*Work to complete:* All the entries need to be duplicated exactly, with the pictures omitted.

======== Input for this task ========

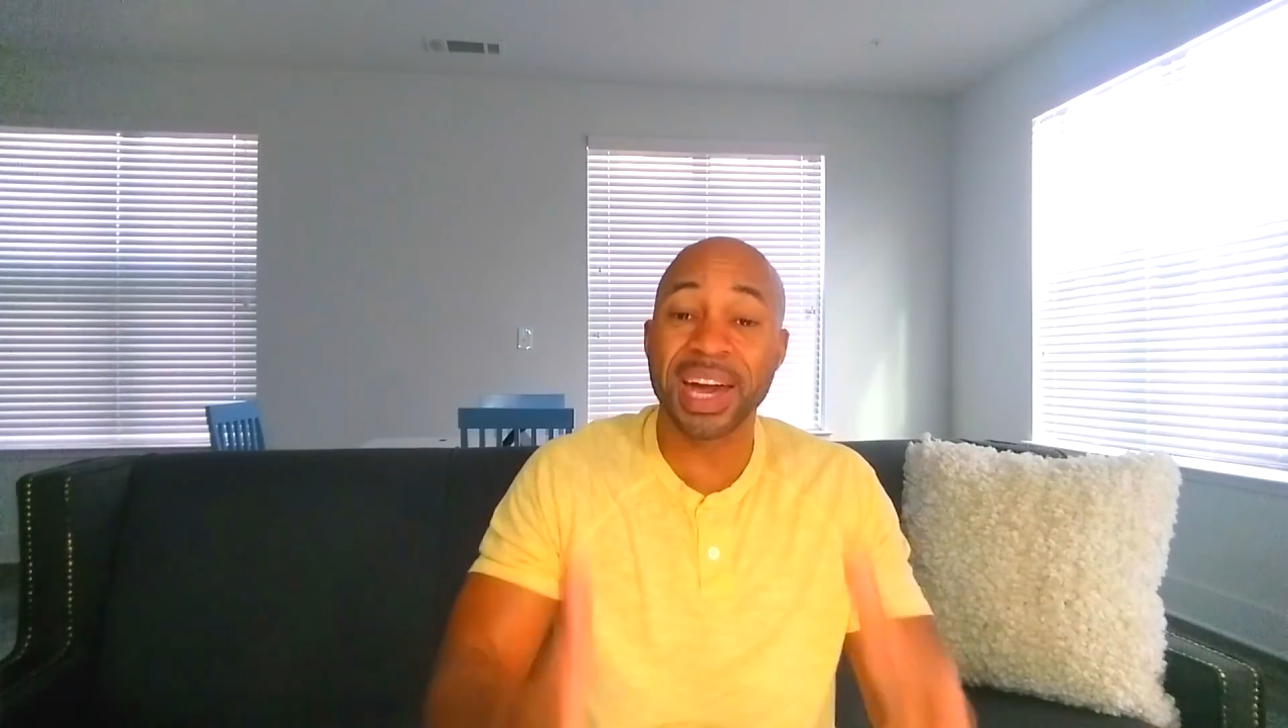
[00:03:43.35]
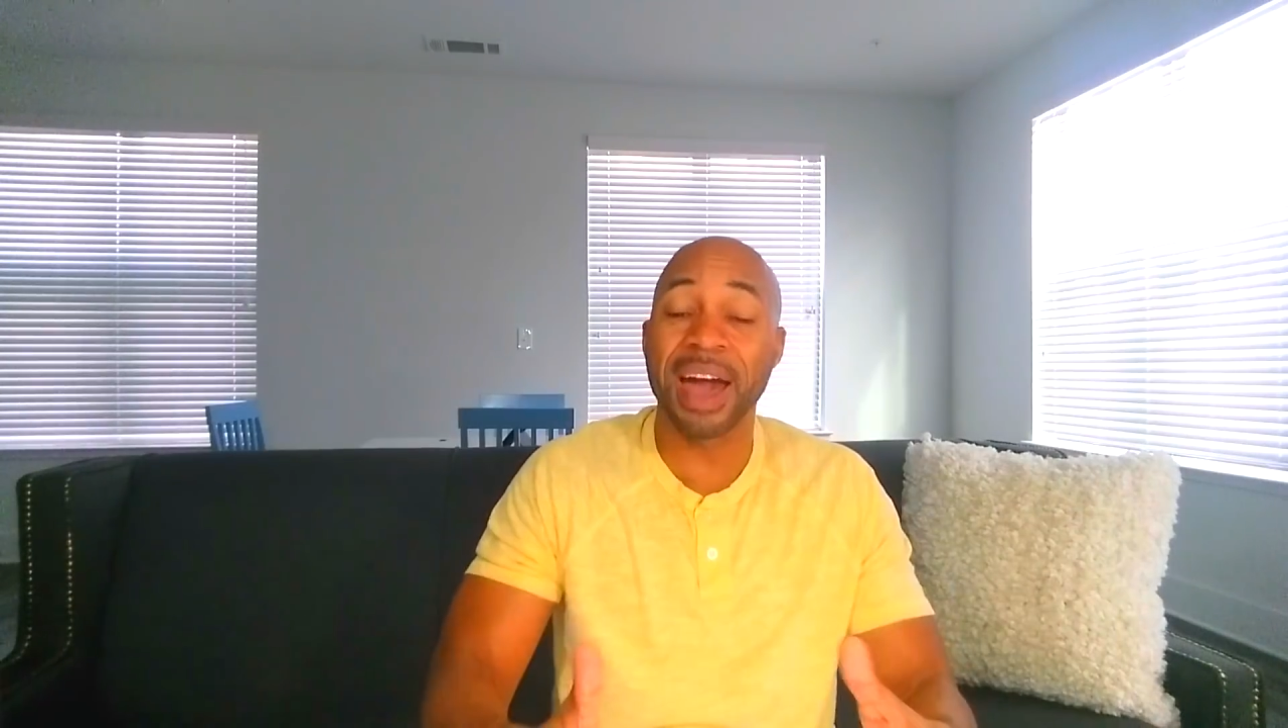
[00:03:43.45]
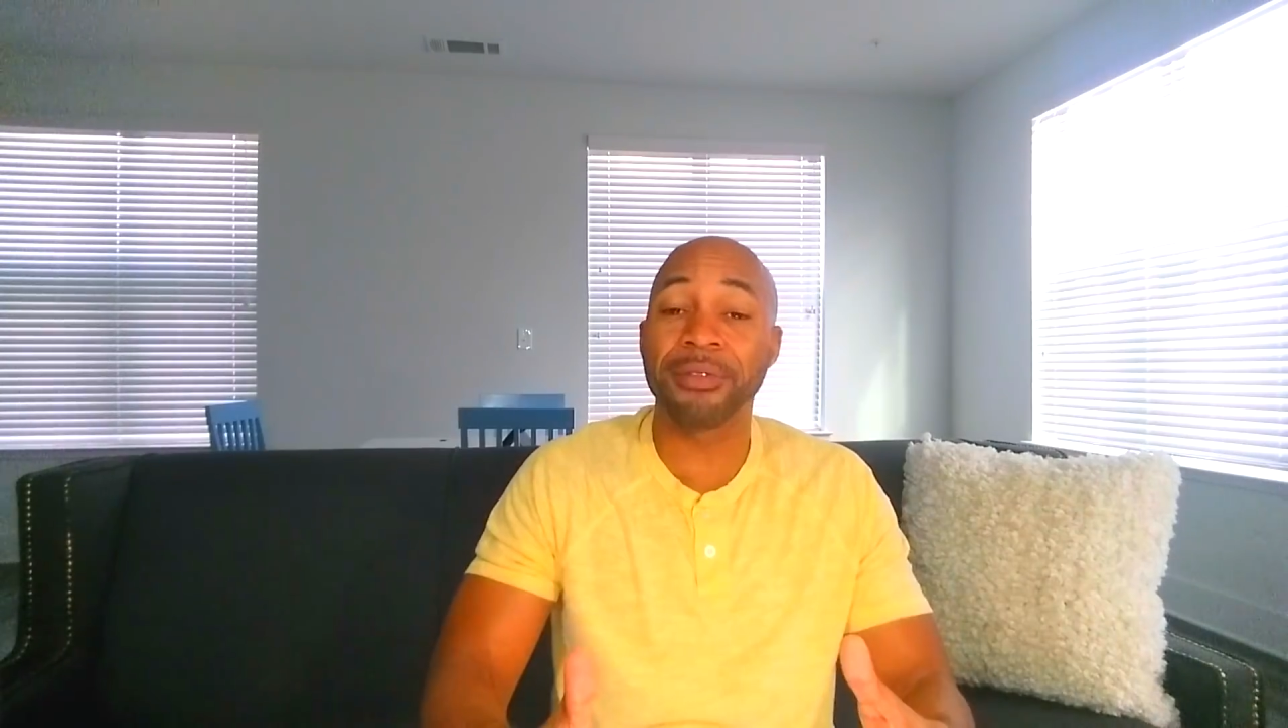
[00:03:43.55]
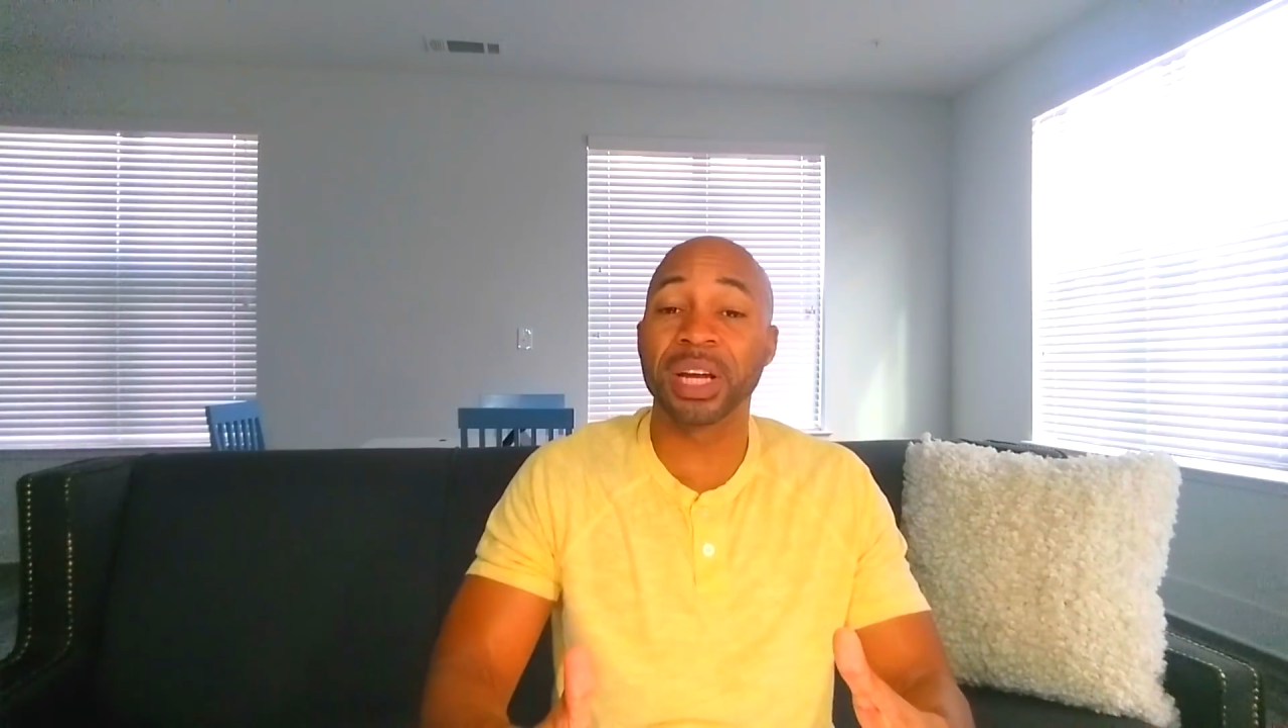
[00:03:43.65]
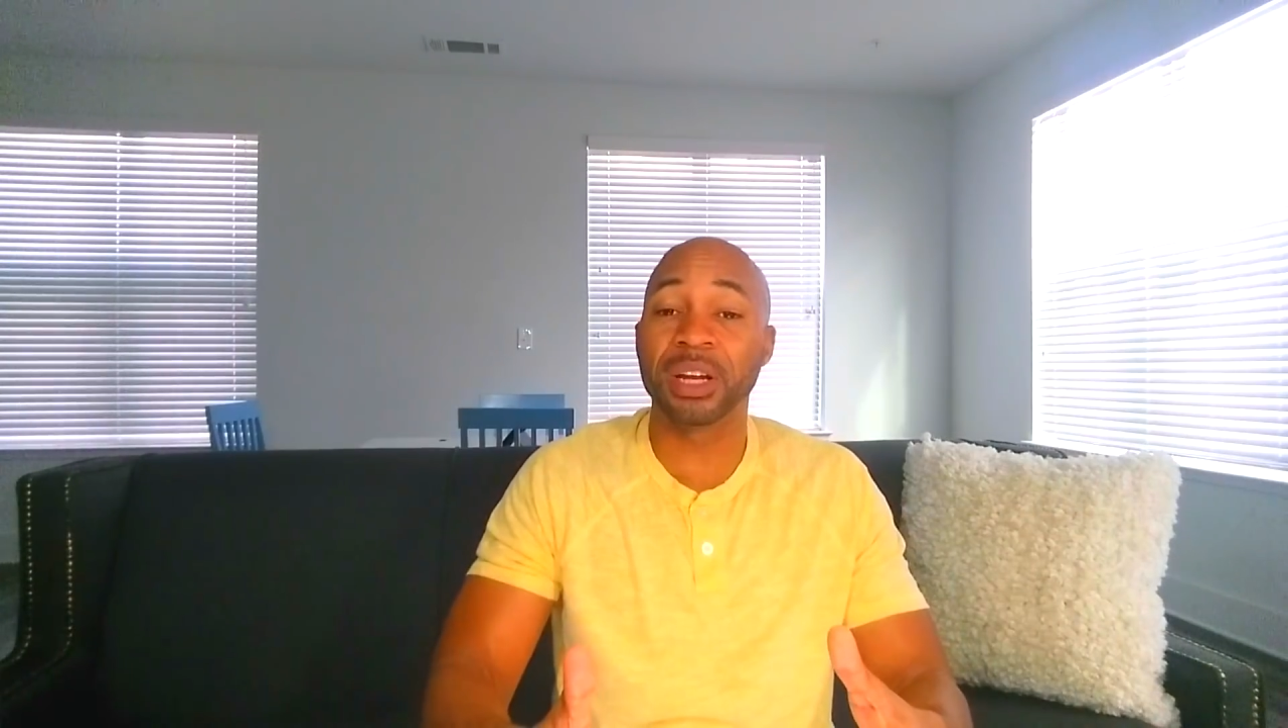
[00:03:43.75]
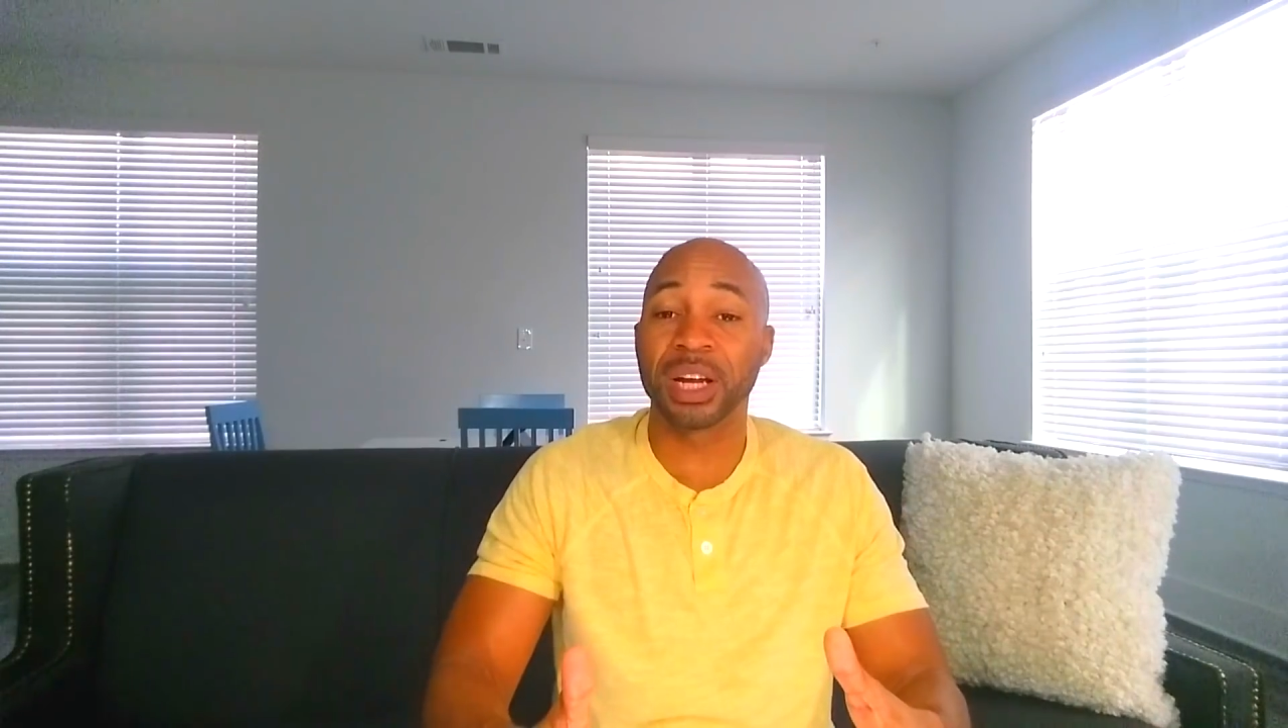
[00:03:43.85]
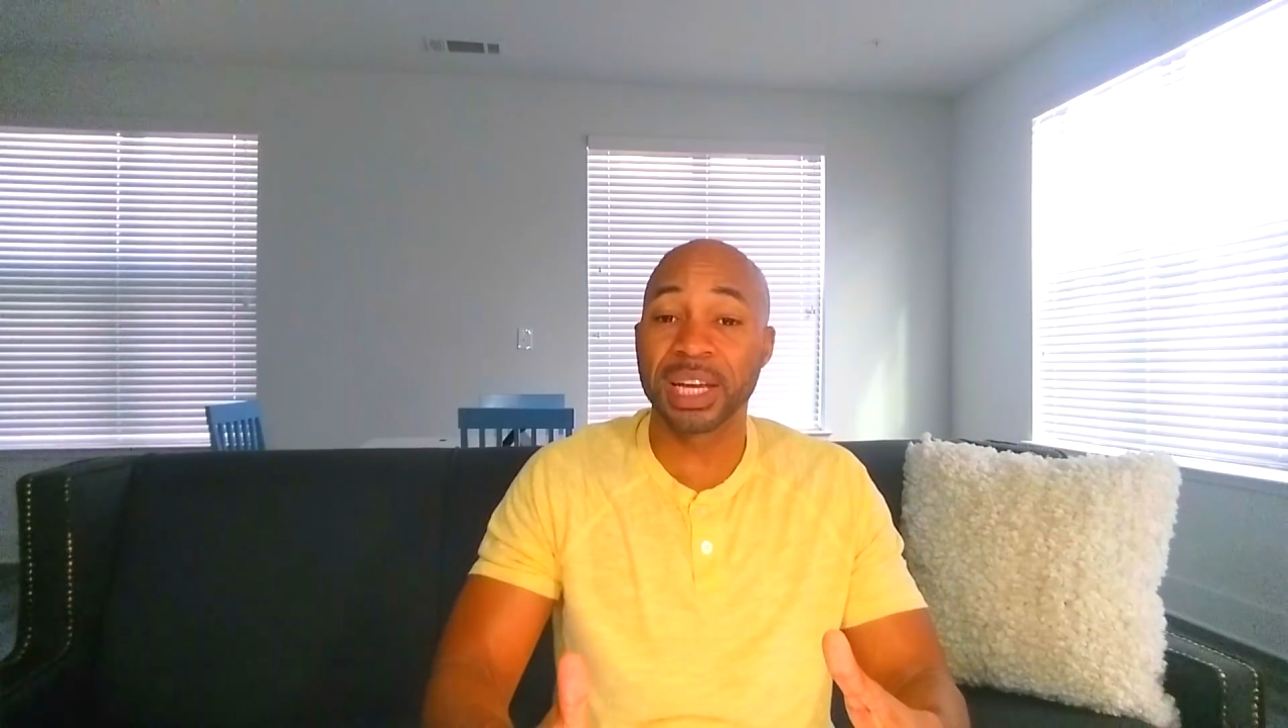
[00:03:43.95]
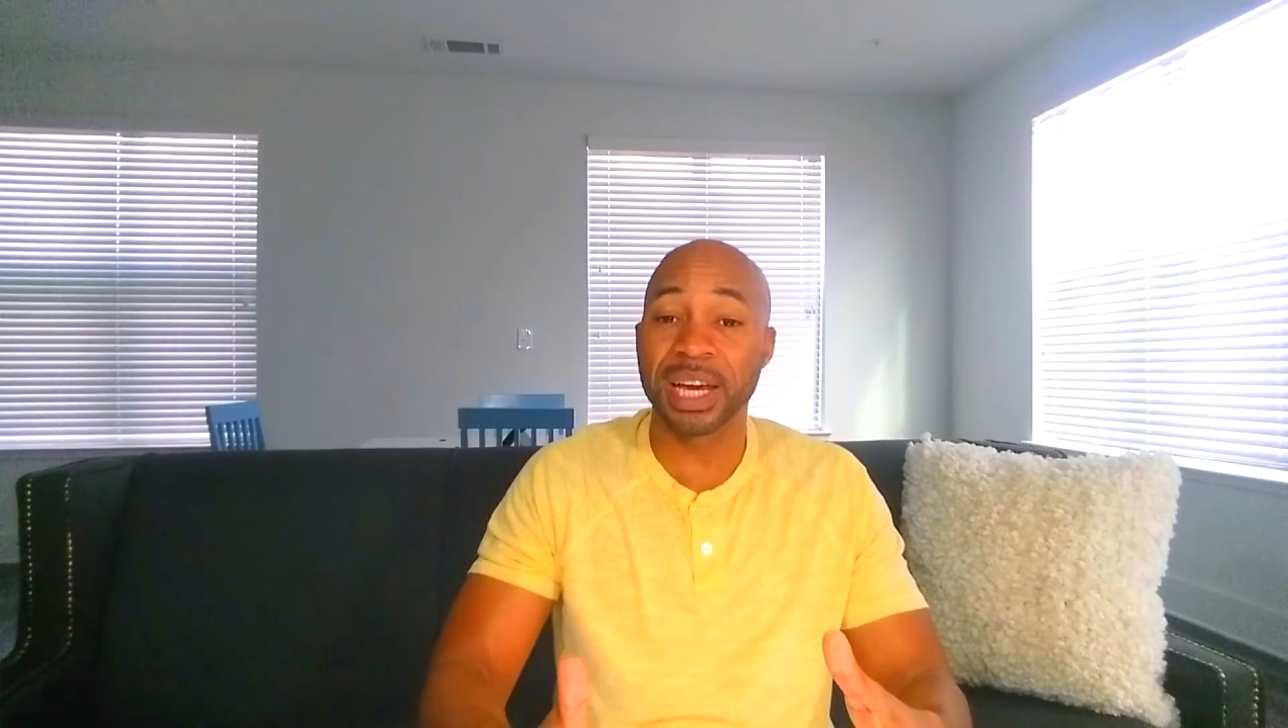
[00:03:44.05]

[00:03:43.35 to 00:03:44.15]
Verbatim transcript: Carrying a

========

*Your response:*
[00:03:43.35]
[00:03:43.45]
[00:03:43.55]
[00:03:43.65]
[00:03:43.75]
[00:03:43.85]
[00:03:43.95]
[00:03:44.05]

[00:03:43.35 to 00:03:44.15]
Verbatim transcript: Carrying a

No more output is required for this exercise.